Facebook accepte de payer 106 millions d’euros d’arriérés d’impôts à la France

Facebook a accepté de payer 106 millions d’euros d’arriérés d’impôts au gouvernement français pour régler un litige sur les revenus gagnés dans le pays.

Ce paiement couvre les dix dernières années de ses activités en France à partir de 2009.

Le géant des réseaux sociaux a également accepté de payer 8,46 millions d’euros de taxes sur les revenus en France pour 2020, soit 50 % de plus qu’en 2019.

« Nous payons les taxes que nous devons sur chaque marché où nous opérons », a déclaré une porte-parole de Facebook.

« Nous prenons nos obligations fiscales au sérieux et nous travaillons en étroite collaboration avec les autorités fiscales du monde entier pour assurer le respect de toutes les lois fiscales applicables et pour résoudre tout litige, comme nous l’avons fait avec les autorités fiscales françaises ».

Le géant des réseaux sociaux n’a pas partagé les détails du litige fiscal, mais la France a poussé les entreprises technologiques à payer plus d’impôts dans le pays où ils sont générés.

D’autres géants de la technologie comme Google, Apple et Amazon ont conclu des accords similaires avec les autorités fiscales françaises.

Facebook a déclaré que depuis 2018, il avait modifié sa structure de vente afin que « les revenus des annonceurs soutenus par nos équipes en France soient enregistrés dans ce pays ».

En février, le patron de Facebook, Mark Zuckerberg, a déclaré qu’il reconnaissait la frustration du public concernant le montant des taxes payées par les géants de la technologie.

Il a ajouté que Facebook acceptait le fait qu’il pourrait avoir à payer plus d’impôts en Europe « à différents endroits dans un nouveau cadre » à l’avenir, et a soutenu les plans du groupe de réflexion de l’Organisation de coopération et de développement économiques (OCDE) pour trouver une solution globale à la façon de taxer les entreprises technologiques.

Nouvelles taxes numériques

Facebook a été accusé de ne pas payer sa juste part d’impôts dans les pays où il opère.

L’année dernière, la France a annoncé une nouvelle taxe sur les services numériques pour les entreprises technologiques multinationales, mais en janvier, le pays a déclaré qu’il reporterait cette taxe à la fin de 2020.

La nouvelle taxe exigerait des géants mondiaux de la technologie qu’ils versent l’équivalent de 3 % de leurs revenus français deux fois par an, en avril et en novembre.

En réponse au report de la nouvelle taxe par la France, les États-Unis ont déclaré qu’ils n’imposeraient pas de droits de rétorsion sur 2,4 milliards de dollars de produits français, dont le champagne et le fromage.

L’OCDE travaille à un accord multilatéral sur la manière dont les géants technologiques devraient être taxés par les gouvernements.

Au Royaume-Uni, Facebook n’a payé que 28,5 millions de livres sterling d’impôt sur les sociétés en 2018, alors qu’il a réalisé un chiffre d’affaires record de 1,65 milliard de livres sterling.

Le gouvernement britannique a mis en place sa propre taxe sur les entreprises technologiques en avril.

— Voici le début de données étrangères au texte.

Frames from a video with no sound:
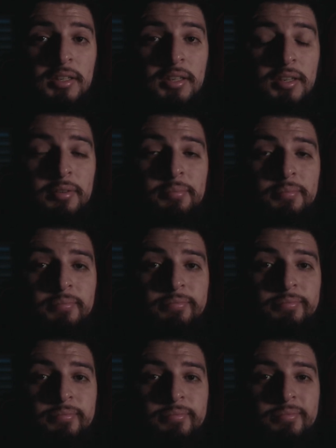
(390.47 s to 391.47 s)

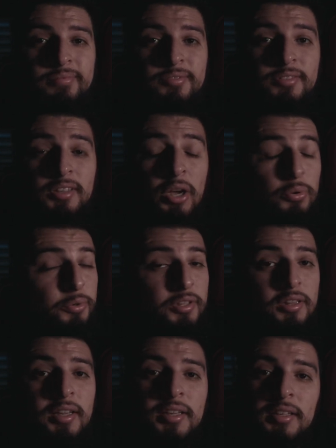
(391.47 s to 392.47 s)
I would
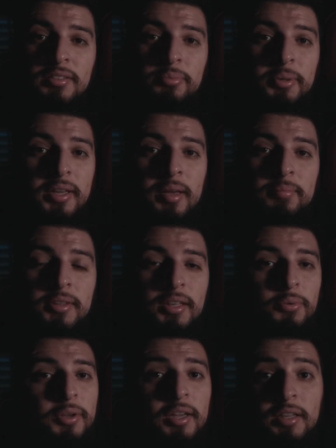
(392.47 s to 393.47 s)
really like it to be
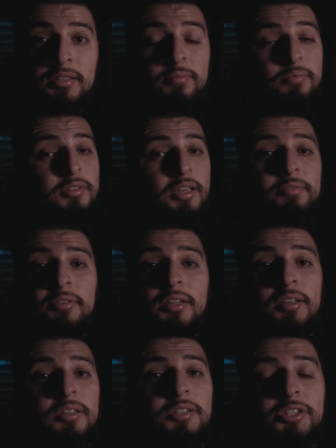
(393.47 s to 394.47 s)
empty. We can get some
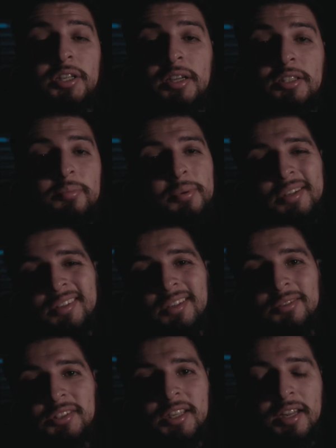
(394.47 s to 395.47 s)
definite good shots, but it
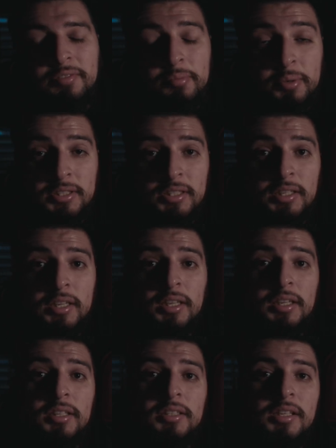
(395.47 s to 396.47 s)
was kind of a busy
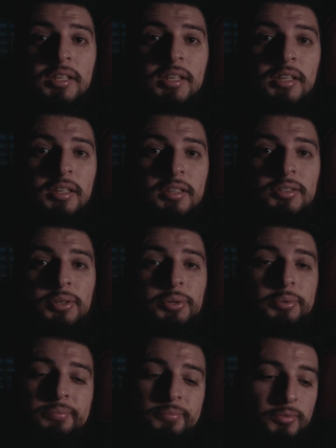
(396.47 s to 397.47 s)
day,
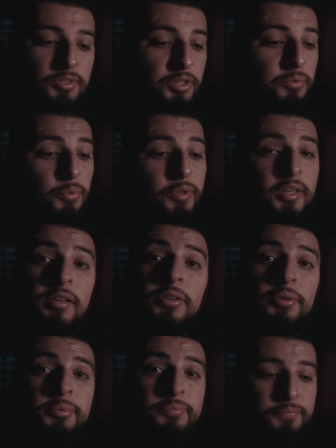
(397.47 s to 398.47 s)
so did what we can
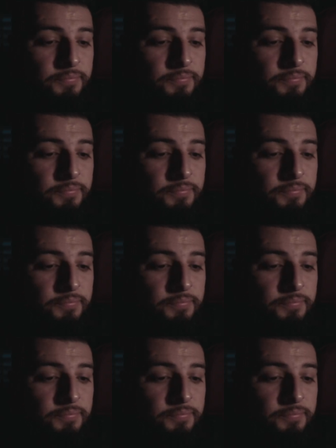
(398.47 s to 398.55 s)
do.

La taxe sur les services numériques (DST) impose aux services numériques opérant au Royaume-Uni de payer une taxe de 2 % en relation avec les services de médias sociaux, les moteurs de recherche Internet et les marchés en ligne.

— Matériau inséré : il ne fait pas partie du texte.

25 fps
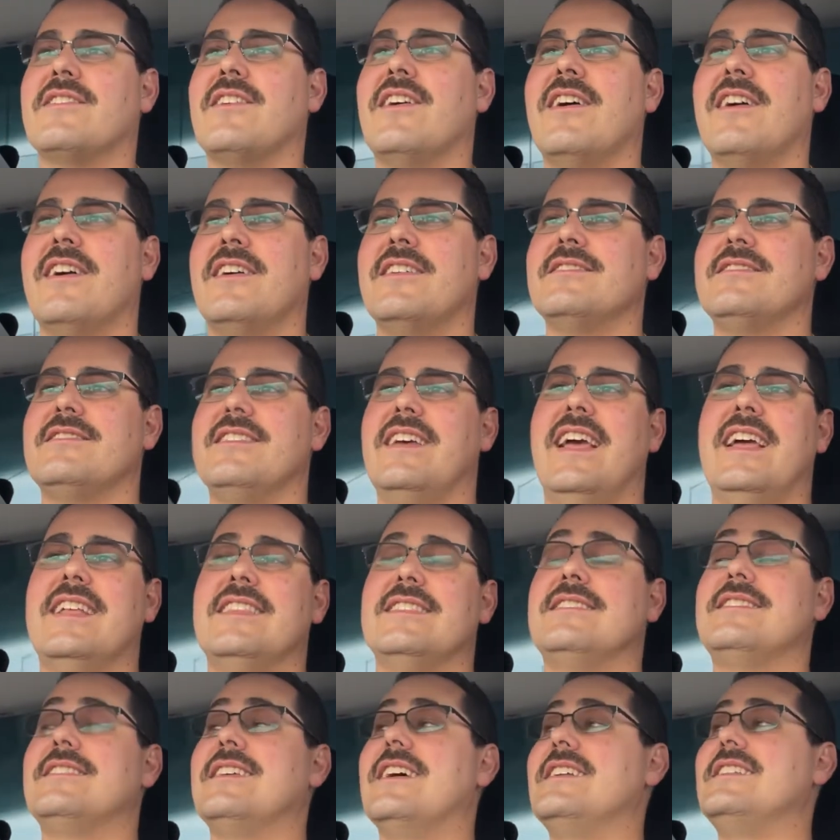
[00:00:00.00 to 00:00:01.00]
cars
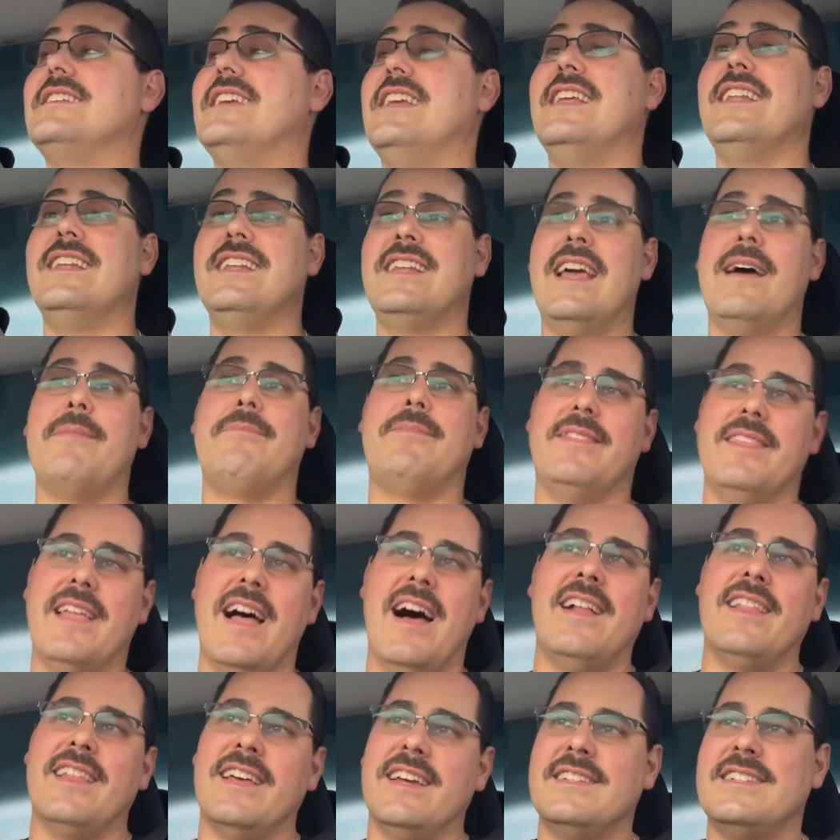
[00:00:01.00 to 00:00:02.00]
and such in-depth
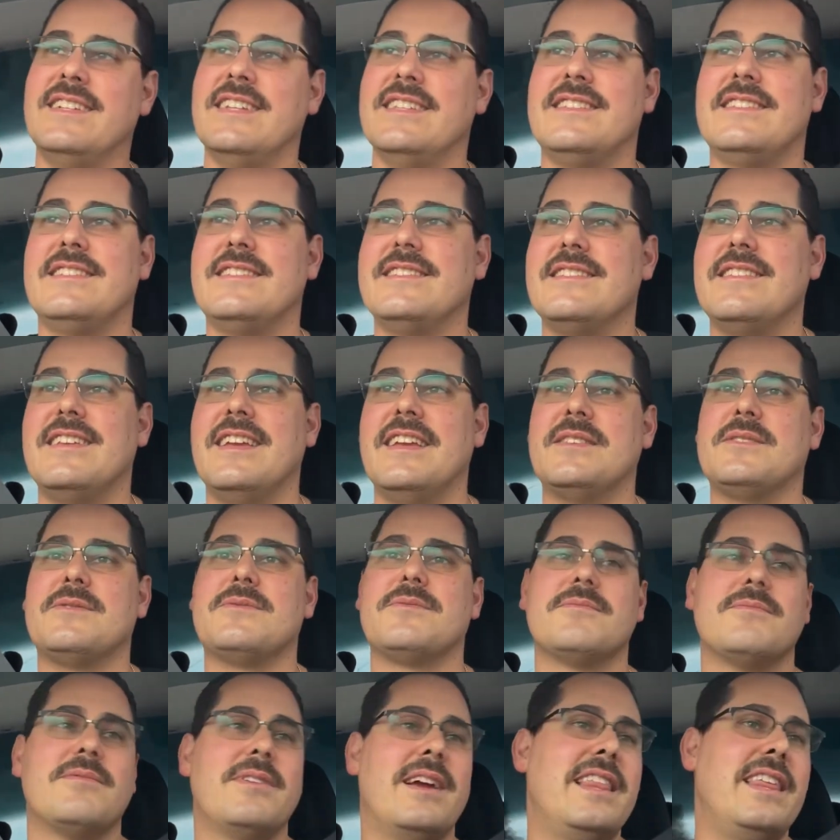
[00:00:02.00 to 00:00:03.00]
knowledge. It's
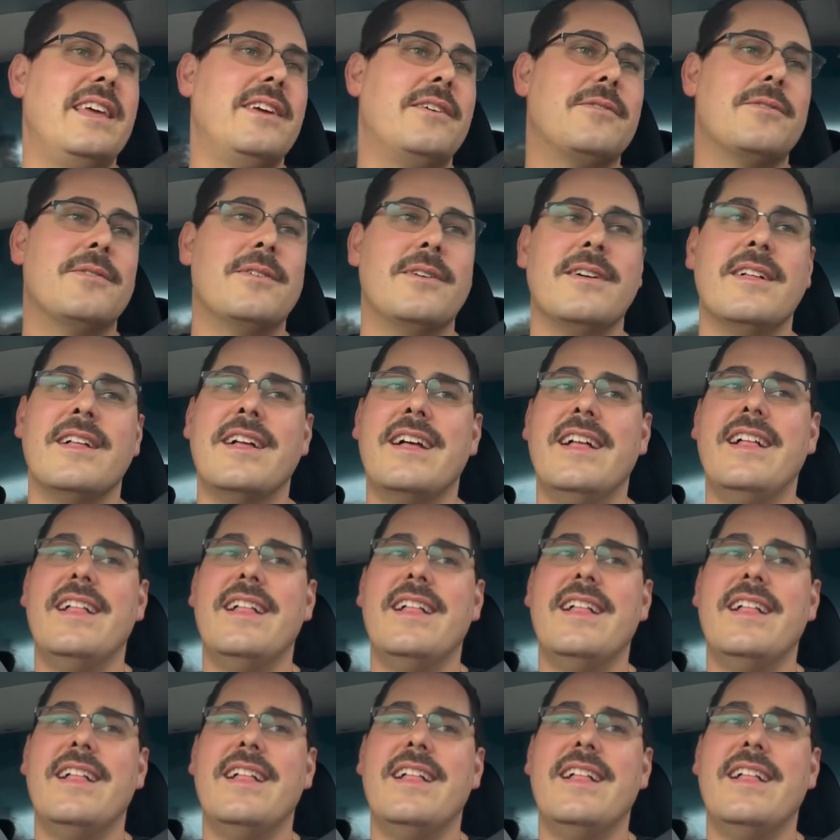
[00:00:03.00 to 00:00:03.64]
really cool.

Le Trésor britannique a souligné que cette taxe restera en vigueur jusqu’à ce qu’une solution globale soit trouvée pour taxer les géants de la technologie.

En juin, le chancelier Rishi Sunak et les ministres des finances de France, d’Italie et d’Espagne ont signé une lettre affirmant que les géants de la technologie, comme Google, Amazon et Facebook, doivent « payer leur juste part d’impôt ».

Dans cette lettre, obtenue par la BBC, les quatre ministres des finances ont déclaré au secrétaire au Trésor américain, Steven Mnuchin, que la pandémie avait accru la nécessité de ces prélèvements.

« La crise actuelle de Covid-19 a confirmé la nécessité d’assurer une répartition équitable et cohérente des bénéfices réalisés par les multinationales opérant sans – ou avec peu – de présence physique imposable », selon la lettre.

« La pandémie a accéléré une transformation fondamentale des habitudes de consommation et a augmenté l’utilisation des services numériques, renforçant par conséquent la position dominante des modèles économiques numériques et augmentant leurs revenus au détriment des entreprises plus traditionnelles ».